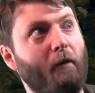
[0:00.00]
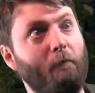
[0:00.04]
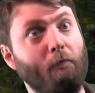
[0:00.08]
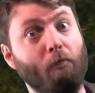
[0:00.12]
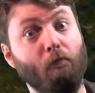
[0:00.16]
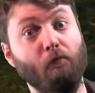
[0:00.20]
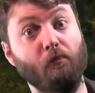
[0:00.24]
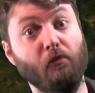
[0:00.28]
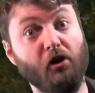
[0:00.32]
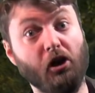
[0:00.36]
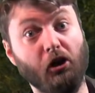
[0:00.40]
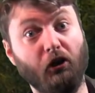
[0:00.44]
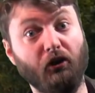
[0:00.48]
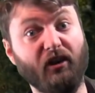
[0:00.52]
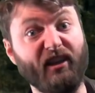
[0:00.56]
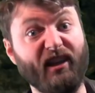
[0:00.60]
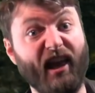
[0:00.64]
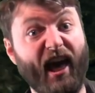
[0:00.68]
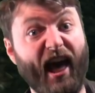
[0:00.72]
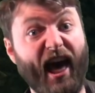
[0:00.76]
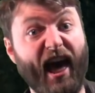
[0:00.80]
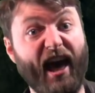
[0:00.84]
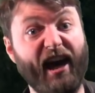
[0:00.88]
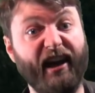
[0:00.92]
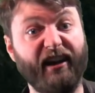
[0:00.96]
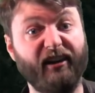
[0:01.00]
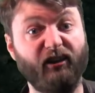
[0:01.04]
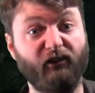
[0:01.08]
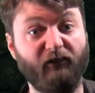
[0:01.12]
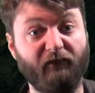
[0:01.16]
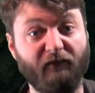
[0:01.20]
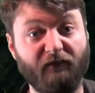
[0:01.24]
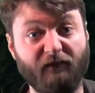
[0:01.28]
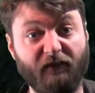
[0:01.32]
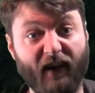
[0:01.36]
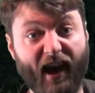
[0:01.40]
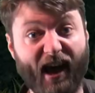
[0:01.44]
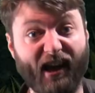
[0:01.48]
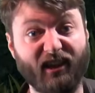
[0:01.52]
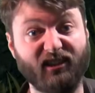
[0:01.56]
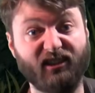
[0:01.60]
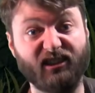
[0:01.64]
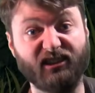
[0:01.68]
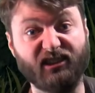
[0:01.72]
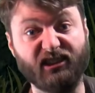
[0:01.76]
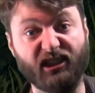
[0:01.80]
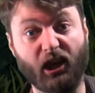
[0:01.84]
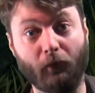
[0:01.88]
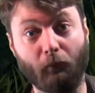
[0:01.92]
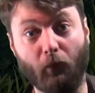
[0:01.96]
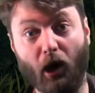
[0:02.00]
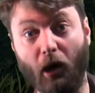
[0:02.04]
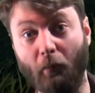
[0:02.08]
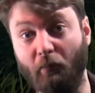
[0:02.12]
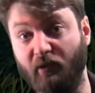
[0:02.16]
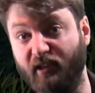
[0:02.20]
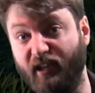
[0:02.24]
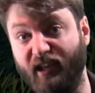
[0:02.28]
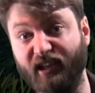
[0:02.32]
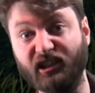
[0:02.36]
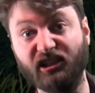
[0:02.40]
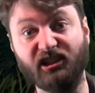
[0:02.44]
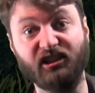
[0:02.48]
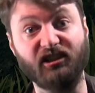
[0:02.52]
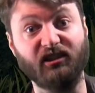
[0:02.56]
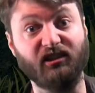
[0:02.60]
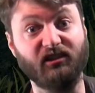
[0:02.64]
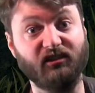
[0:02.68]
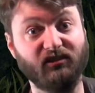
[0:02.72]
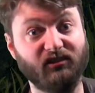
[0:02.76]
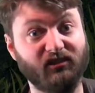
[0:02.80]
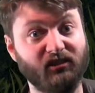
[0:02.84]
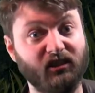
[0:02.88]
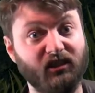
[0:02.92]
myriad of fantasy abomination.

· · · ·

Copy every line above exactly, leaving no picture in the copy.

Expected output -
[0:00.00]
[0:00.04]
[0:00.08]
[0:00.12]
[0:00.16]
[0:00.20]
[0:00.24]
[0:00.28]
[0:00.32]
[0:00.36]
[0:00.40]
[0:00.44]
[0:00.48]
[0:00.52]
[0:00.56]
[0:00.60]
[0:00.64]
[0:00.68]
[0:00.72]
[0:00.76]
[0:00.80]
[0:00.84]
[0:00.88]
[0:00.92]
[0:00.96]
[0:01.00]
[0:01.04]
[0:01.08]
[0:01.12]
[0:01.16]
[0:01.20]
[0:01.24]
[0:01.28]
[0:01.32]
[0:01.36]
[0:01.40]
[0:01.44]
[0:01.48]
[0:01.52]
[0:01.56]
[0:01.60]
[0:01.64]
[0:01.68]
[0:01.72]
[0:01.76]
[0:01.80]
[0:01.84]
[0:01.88]
[0:01.92]
[0:01.96]
[0:02.00]
[0:02.04]
[0:02.08]
[0:02.12]
[0:02.16]
[0:02.20]
[0:02.24]
[0:02.28]
[0:02.32]
[0:02.36]
[0:02.40]
[0:02.44]
[0:02.48]
[0:02.52]
[0:02.56]
[0:02.60]
[0:02.64]
[0:02.68]
[0:02.72]
[0:02.76]
[0:02.80]
[0:02.84]
[0:02.88]
[0:02.92]
myriad of fantasy abomination.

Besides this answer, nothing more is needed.